I still think it was a nice visualization (especially I love the idea of showing absolute values with bars and relative values with ticks), but now I’m able to see a lot of mistakes.
1) I was making this visualization for myself, not for the reader. Almost every value is signed. It helped me to analyze the data, but it is nothing but a visual noise for the common reader. Now I would remove the numbers from the picture and put them to the separate table. Figures should go with an axis and a grid.
2) Time axis on the panel (A) needs to be labelled with day-month-year, not with the week numbers.
3) Wrong order of colors: red and green should not be standing close to each other. Green reeds really bad on red.
4) Panels (B)-(E) should be rotated so that the labels would be horizontal.
5) Regions on the panels (D) and (E) should be ordered according to their size or their attack rate. Now they just stand in the order I got them.
6) Panel labels are too fat.
Now lets go to the upcoming paper. I’m skipping all the sketches which were not supposed to go into print. Here is the first publishable version:
Panels A and B: the numbers of ascertained cases per week on the absolute and log scales. Panel C: the numbers of vaccinated individuals per week. The shaded areas mark the first and the second epidemic seasons. Panels D: the numbers of ascertained cases per age group in the first and second seasons. Panels E: population sizes and the numbers of vaccinated individuals per age group.}
There are some changes in the dataset. Studied period is twice longer and includes the second epidemic season. Cases are grouped in the different way: A influenza and A(H1N1) influenza case are merged into one group (mild), Intensive care cases are separated from the hospitalized.

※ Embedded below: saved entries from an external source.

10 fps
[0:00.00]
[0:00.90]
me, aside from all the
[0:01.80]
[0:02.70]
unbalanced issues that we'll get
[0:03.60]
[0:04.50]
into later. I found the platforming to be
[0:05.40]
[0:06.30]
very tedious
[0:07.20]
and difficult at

Information on vaccination is included.
I use both absolute and log scales (panel A and B) because absolute scale hides the details (red line is much smaller then the green line) while log scale is hard to read alone. The time axis is labelled with the real dates corresponding to important events. The epidemic season (most important periods) are highlighted.

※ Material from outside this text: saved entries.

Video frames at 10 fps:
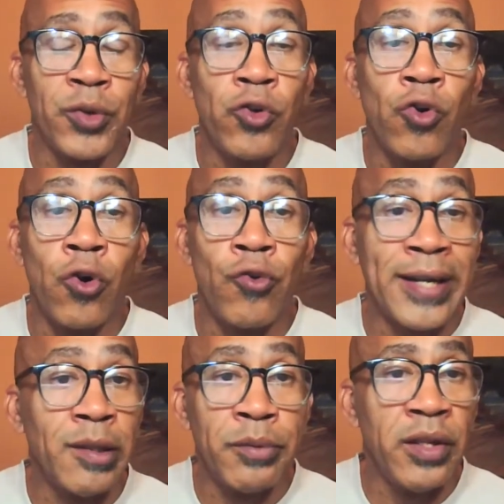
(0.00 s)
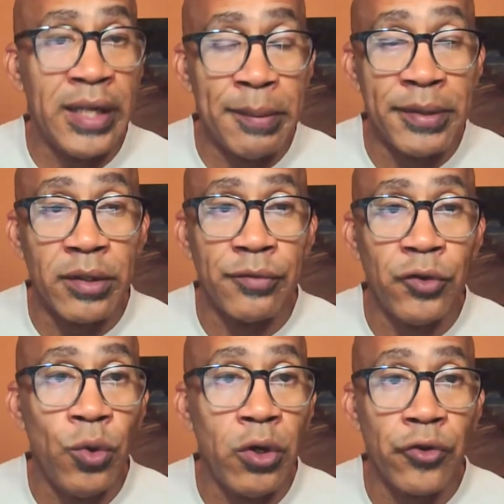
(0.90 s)
which grow right up to the limit of
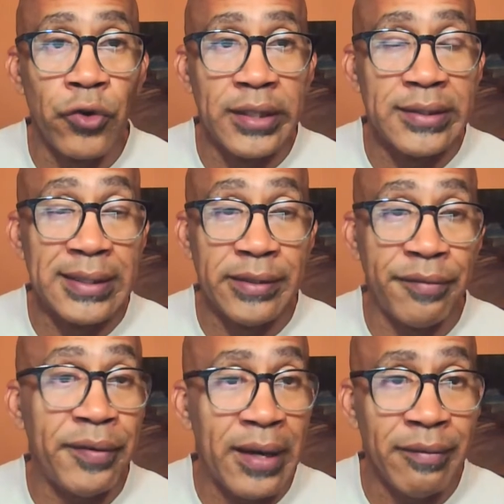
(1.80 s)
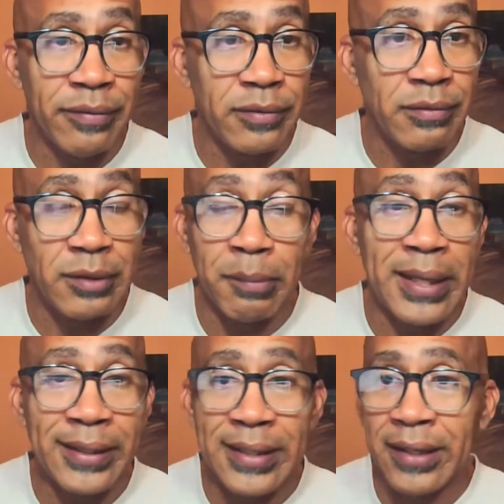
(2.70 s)
265, something
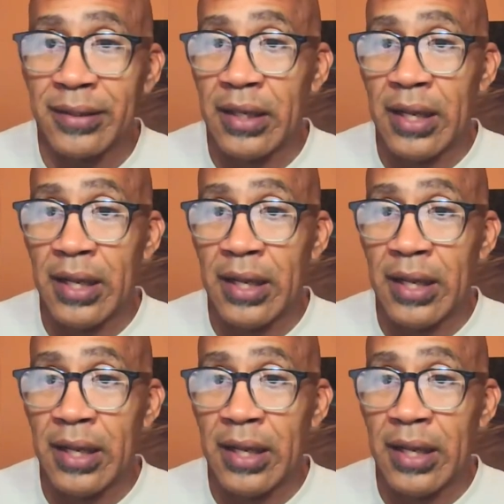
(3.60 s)
like that.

This picture looked very nice on my screen, but then I printed it out I realized that the grid lines and shading are invisible. I made a darker version:
Then I started to think about the panel D. It shows the data by the age group. I had to use the log scale here, because numbers of cases are negligible compared to population size. But the log scale is hard to read, so I decided to move to several absolute-scale plots instead
Looks better! I was able to include more information: I made two plots for the first and second season (panel D) and a separate plot for the population size and vaccination (panel E).

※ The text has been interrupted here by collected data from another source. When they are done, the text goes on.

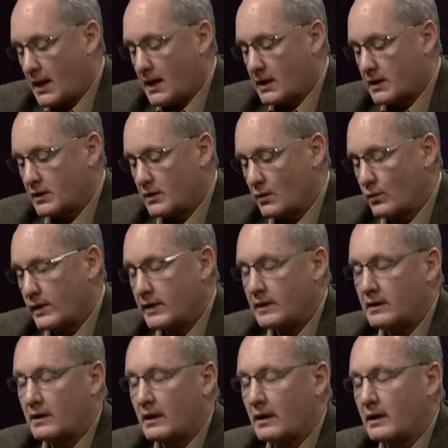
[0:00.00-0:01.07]
You
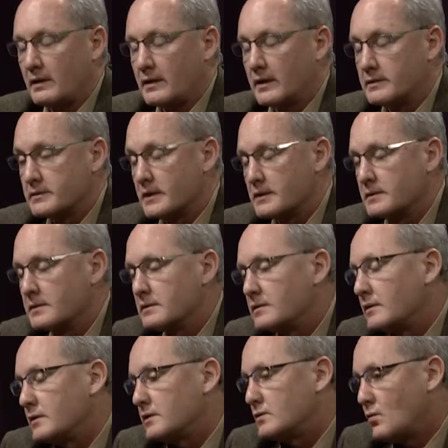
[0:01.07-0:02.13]

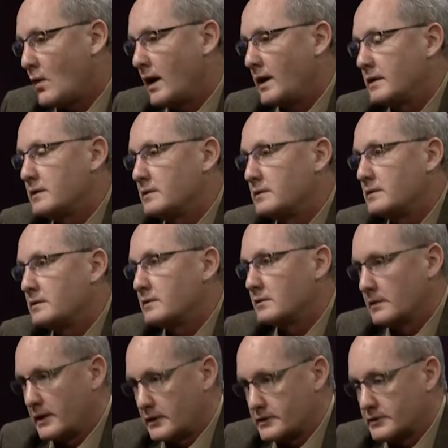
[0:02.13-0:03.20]
want your
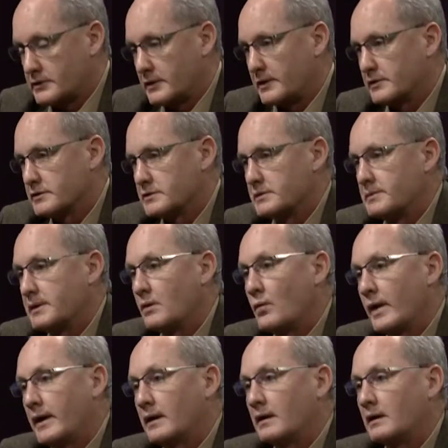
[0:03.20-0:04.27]
legislators to be
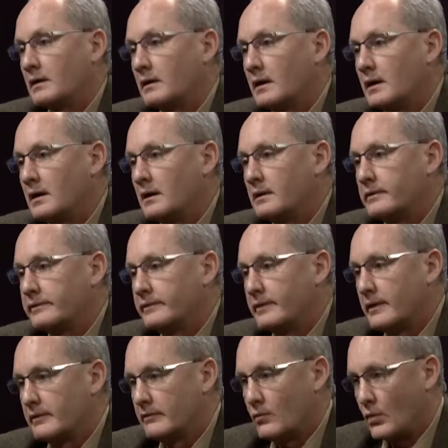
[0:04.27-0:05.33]
aware
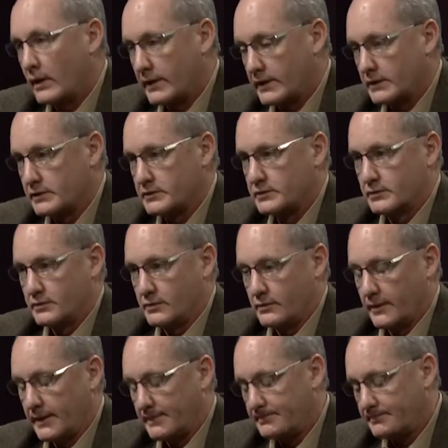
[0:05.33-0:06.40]
of what it is you're doing.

After some consideration, I decided that labelling the time-axis with some arbitrary dates was not the best idea. The original plan was to label some important events: start of the first season, peak of the first outbreak etc., so if would be easy to see how vaccination correspond to these events. This was not working well. I decided to use a simpler labels for the axis, but superimpose detected cases onto vaccinated individuals.
Also, axes and grid lines were made thicker and background were made darker to be more visible on print.